**Work order:** After locating the line that holds "[0:19.00-0:20.00]", repeat it and each following line exactly until the material ends, skipping pictures.

_____

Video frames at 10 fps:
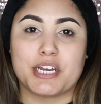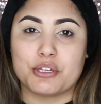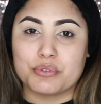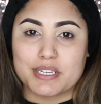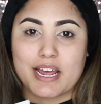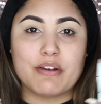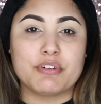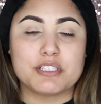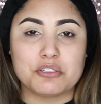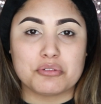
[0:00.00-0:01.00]
I use it every
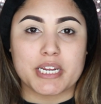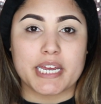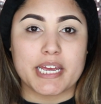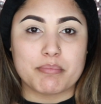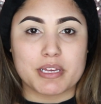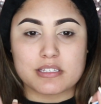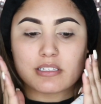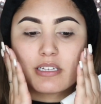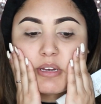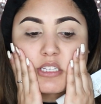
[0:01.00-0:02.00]
single day, and
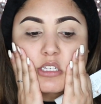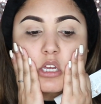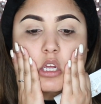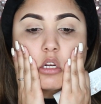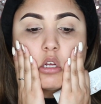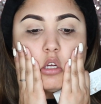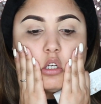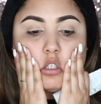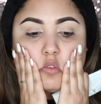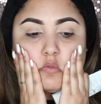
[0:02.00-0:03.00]
basically my skin
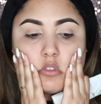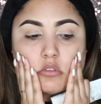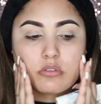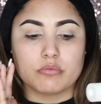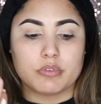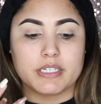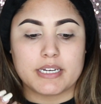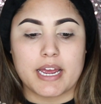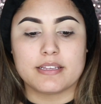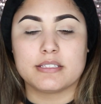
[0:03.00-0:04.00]
just feels really
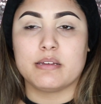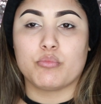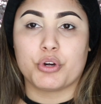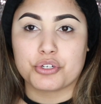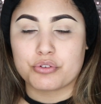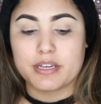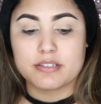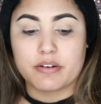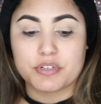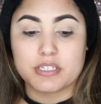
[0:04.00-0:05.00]
nice and moisturized
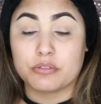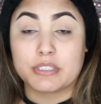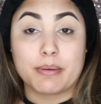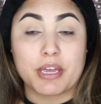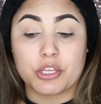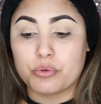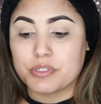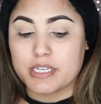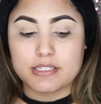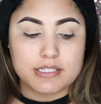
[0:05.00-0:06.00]
every single time I use
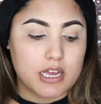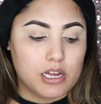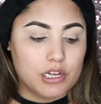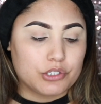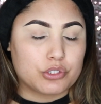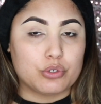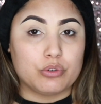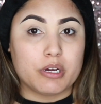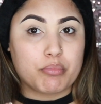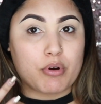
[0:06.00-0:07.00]
it.
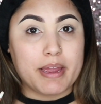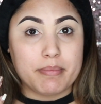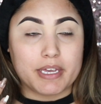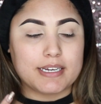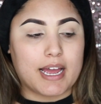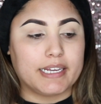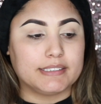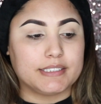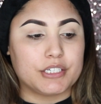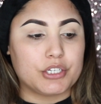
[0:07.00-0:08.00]
To prime it, I
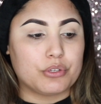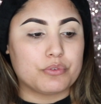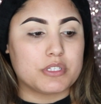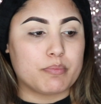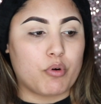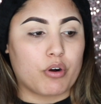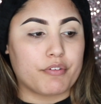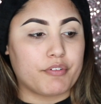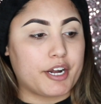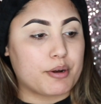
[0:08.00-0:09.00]
did use the Pore
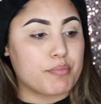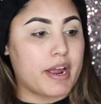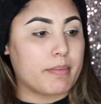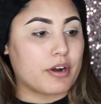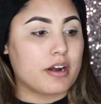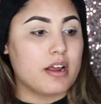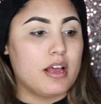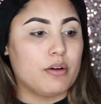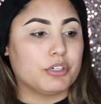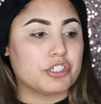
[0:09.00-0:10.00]
Refiner Primer,
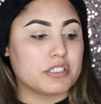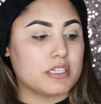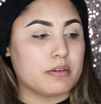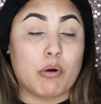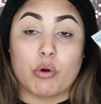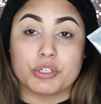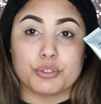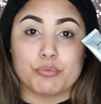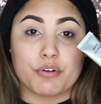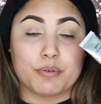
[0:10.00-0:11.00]
which is the Pores No
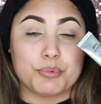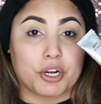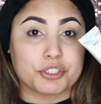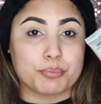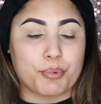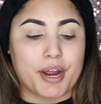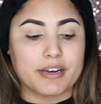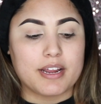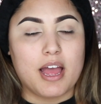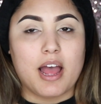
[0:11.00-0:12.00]
More from Dr. BRANDT.
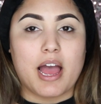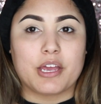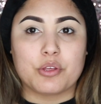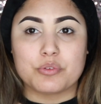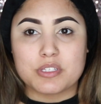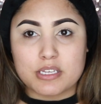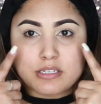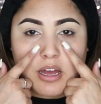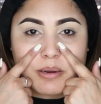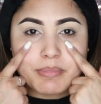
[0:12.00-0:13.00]
I use these
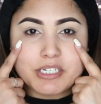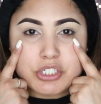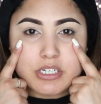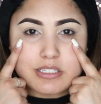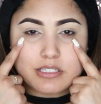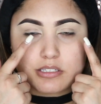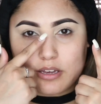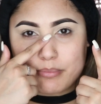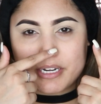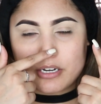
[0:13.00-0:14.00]
on my cheeks,
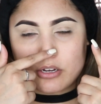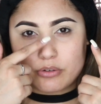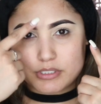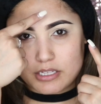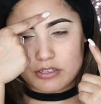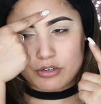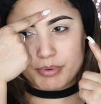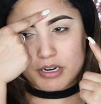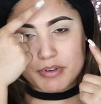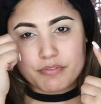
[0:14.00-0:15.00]
on my nose, a little
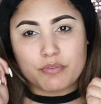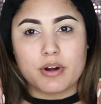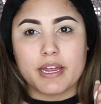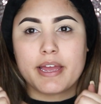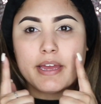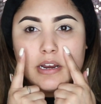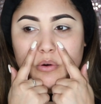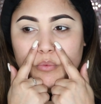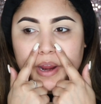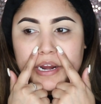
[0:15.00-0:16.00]
bit on my forehead,
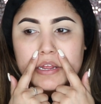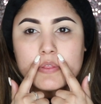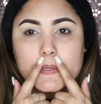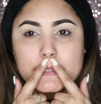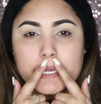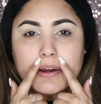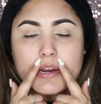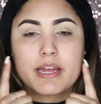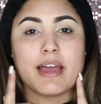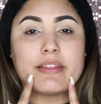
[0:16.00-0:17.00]
right in this
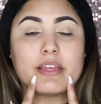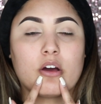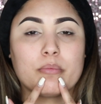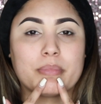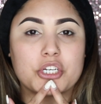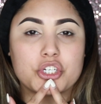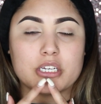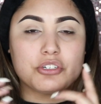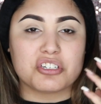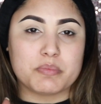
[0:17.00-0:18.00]
area, and then on my
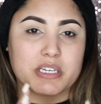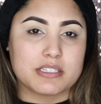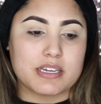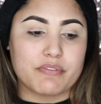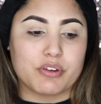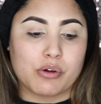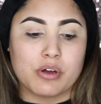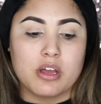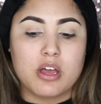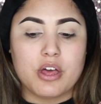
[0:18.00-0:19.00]
chin, just because I
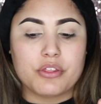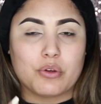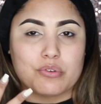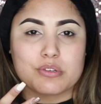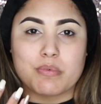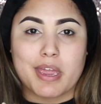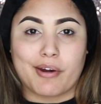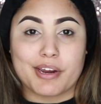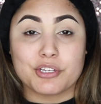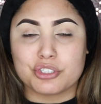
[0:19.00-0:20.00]
feel those
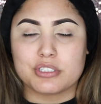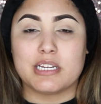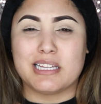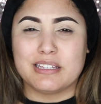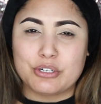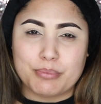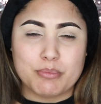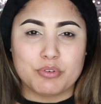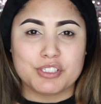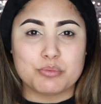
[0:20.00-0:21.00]
areas just need a little bit
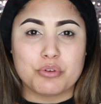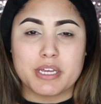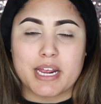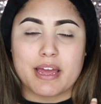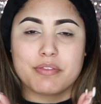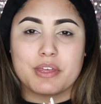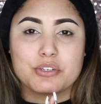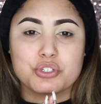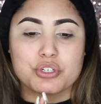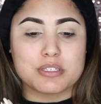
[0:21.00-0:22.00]
more smoothing, and
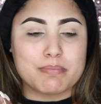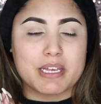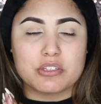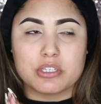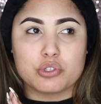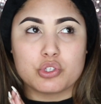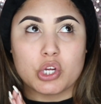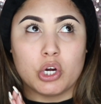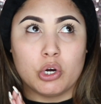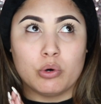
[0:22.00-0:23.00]
this just makes it
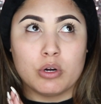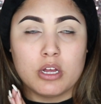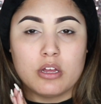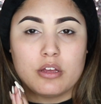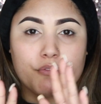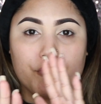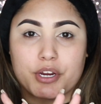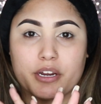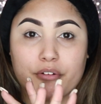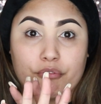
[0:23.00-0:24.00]
so
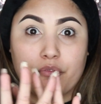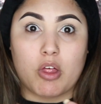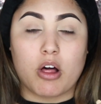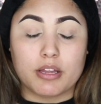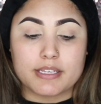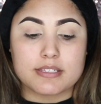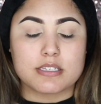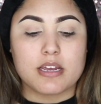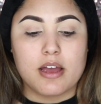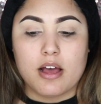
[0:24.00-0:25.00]
freaking
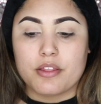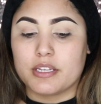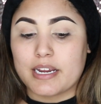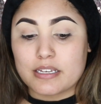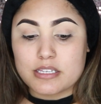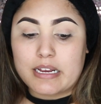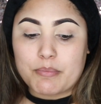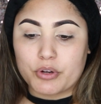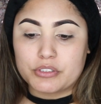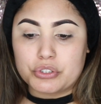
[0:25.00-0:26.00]
flawless. The next thing I'm
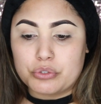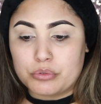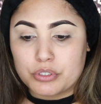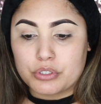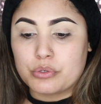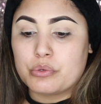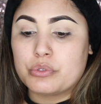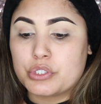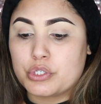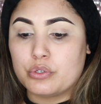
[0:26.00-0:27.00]
going to
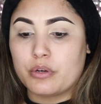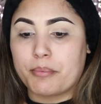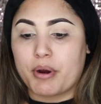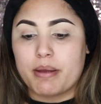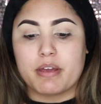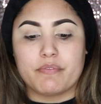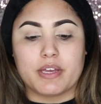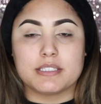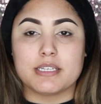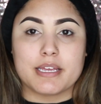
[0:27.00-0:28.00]
use to prime my
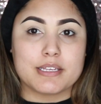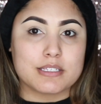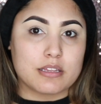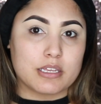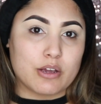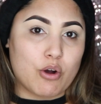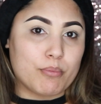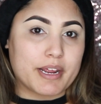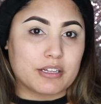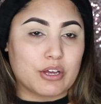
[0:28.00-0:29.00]
face is the Oh
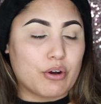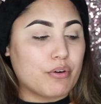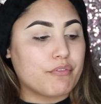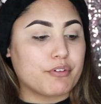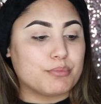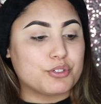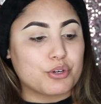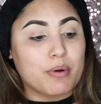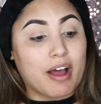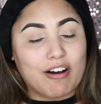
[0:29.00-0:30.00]
My Glow from
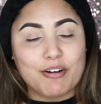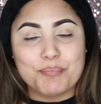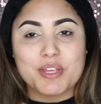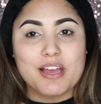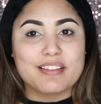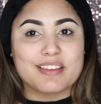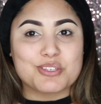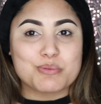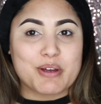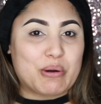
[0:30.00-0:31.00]
Joelle. This
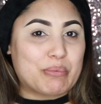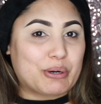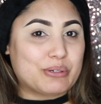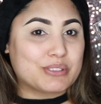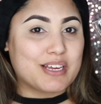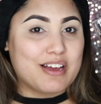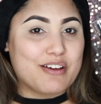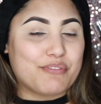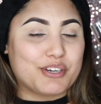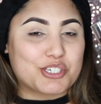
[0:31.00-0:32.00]
is my homegirl's
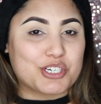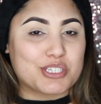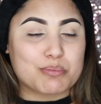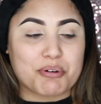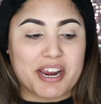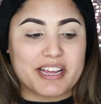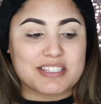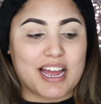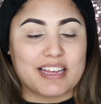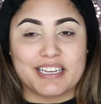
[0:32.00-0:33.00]
finishing spray. It's
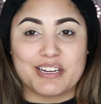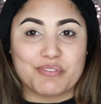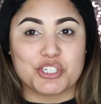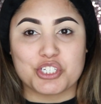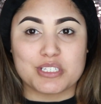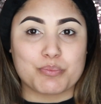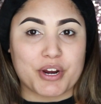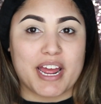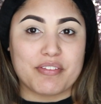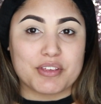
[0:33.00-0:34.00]
a highlighting finishing spray,
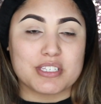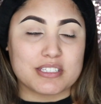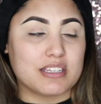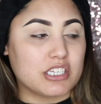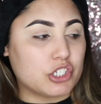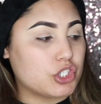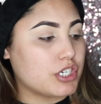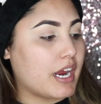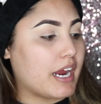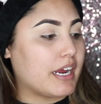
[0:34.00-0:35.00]
and this is in the
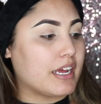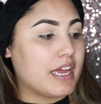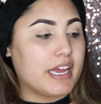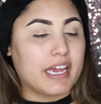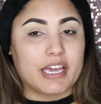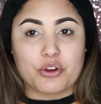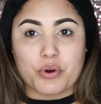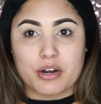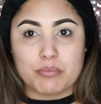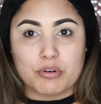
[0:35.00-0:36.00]
shade
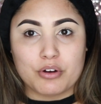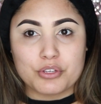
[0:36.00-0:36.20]
Incredible.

_____

**Written response:**
[0:19.00-0:20.00]
feel those
[0:20.00-0:21.00]
areas just need a little bit
[0:21.00-0:22.00]
more smoothing, and
[0:22.00-0:23.00]
this just makes it
[0:23.00-0:24.00]
so
[0:24.00-0:25.00]
freaking
[0:25.00-0:26.00]
flawless. The next thing I'm
[0:26.00-0:27.00]
going to
[0:27.00-0:28.00]
use to prime my
[0:28.00-0:29.00]
face is the Oh
[0:29.00-0:30.00]
My Glow from
[0:30.00-0:31.00]
Joelle. This
[0:31.00-0:32.00]
is my homegirl's
[0:32.00-0:33.00]
finishing spray. It's
[0:33.00-0:34.00]
a highlighting finishing spray,
[0:34.00-0:35.00]
and this is in the
[0:35.00-0:36.00]
shade
[0:36.00-0:36.20]
Incredible.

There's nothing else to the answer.